Ink Dragon Expands With New Tools and a Growing Victim Network
Executive Summary
- Ink Dragon, a Chinese espionage group, has expanded from Asia and South America into European government networks.
- The group turns compromised servers into relay nodes, using victims to route commands and support operations in other environments.
- Updated tooling, including a new FinalDraft variant, allows the attackers to blend into Microsoft cloud activity and maintain long term access.
- Multiple threat actors, including RudePanda, exploited the same public facing weakness, showing how a single flaw can draw in several advanced groups.

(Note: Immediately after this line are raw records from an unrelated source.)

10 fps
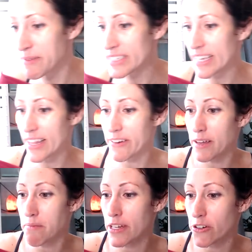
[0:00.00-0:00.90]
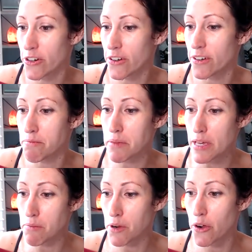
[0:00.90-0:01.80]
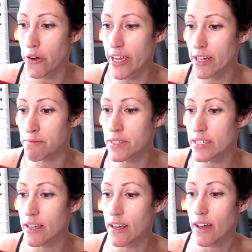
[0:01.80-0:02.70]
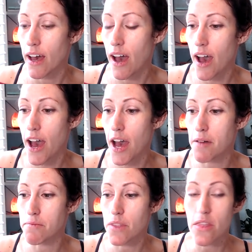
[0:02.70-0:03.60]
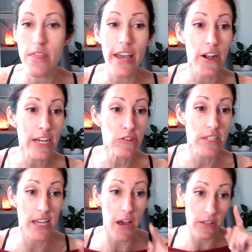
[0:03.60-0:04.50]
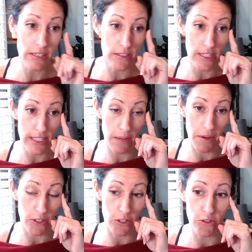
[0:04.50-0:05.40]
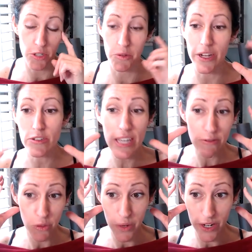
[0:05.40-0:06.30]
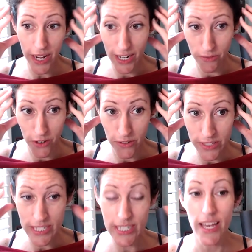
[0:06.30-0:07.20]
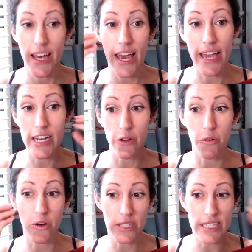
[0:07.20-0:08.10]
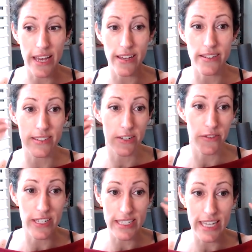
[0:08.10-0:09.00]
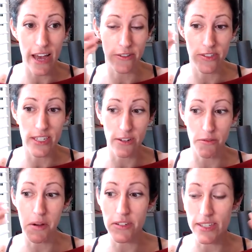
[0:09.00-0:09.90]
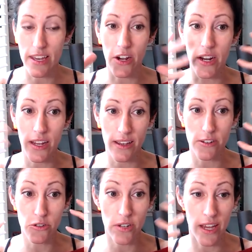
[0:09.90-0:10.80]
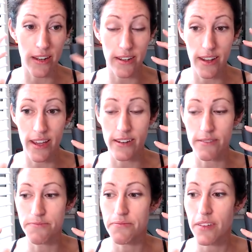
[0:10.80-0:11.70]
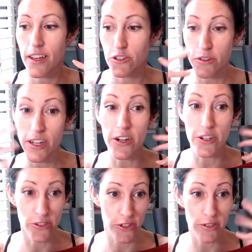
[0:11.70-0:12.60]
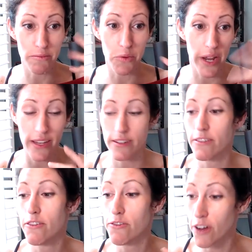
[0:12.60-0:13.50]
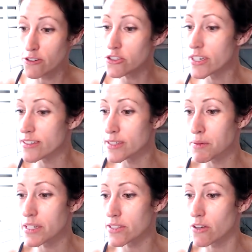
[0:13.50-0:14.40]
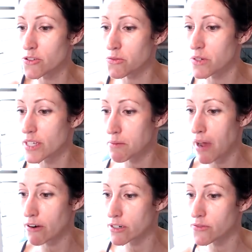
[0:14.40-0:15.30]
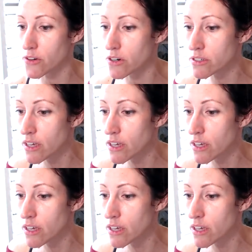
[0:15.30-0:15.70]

saying that right binaural beat programs um, they're actually i listened to some on youtube you actually have to wear headphones and it will send different sounds to different parts of the ear and it it it triggers certain brain functions, but it's also really powerful.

- Check Point Research continues to track Ink Dragon’s activity and provide intelligence to help organizations detect and disrupt its evolving tactics.
Introduction
Ink Dragon is a long running espionage group that several security vendors allege to be a China-linked threat actor, based on behavioral and infrastructure indicators. Its activity has grown from operations in Southeast Asia and South America to a rising number of intrusions in European government networks.
Check Point Research has tracked this expansion through a series of quiet but disciplined campaigns, many of which initially appeared unremarkable until deeper investigation exposed a consistent pattern of stealthy escalation. Ink Dragon mixes well-built tools with techniques that look like standard enterprise activity, helping the group stay hidden for extended durations while quietly shaping each environment to its advantage.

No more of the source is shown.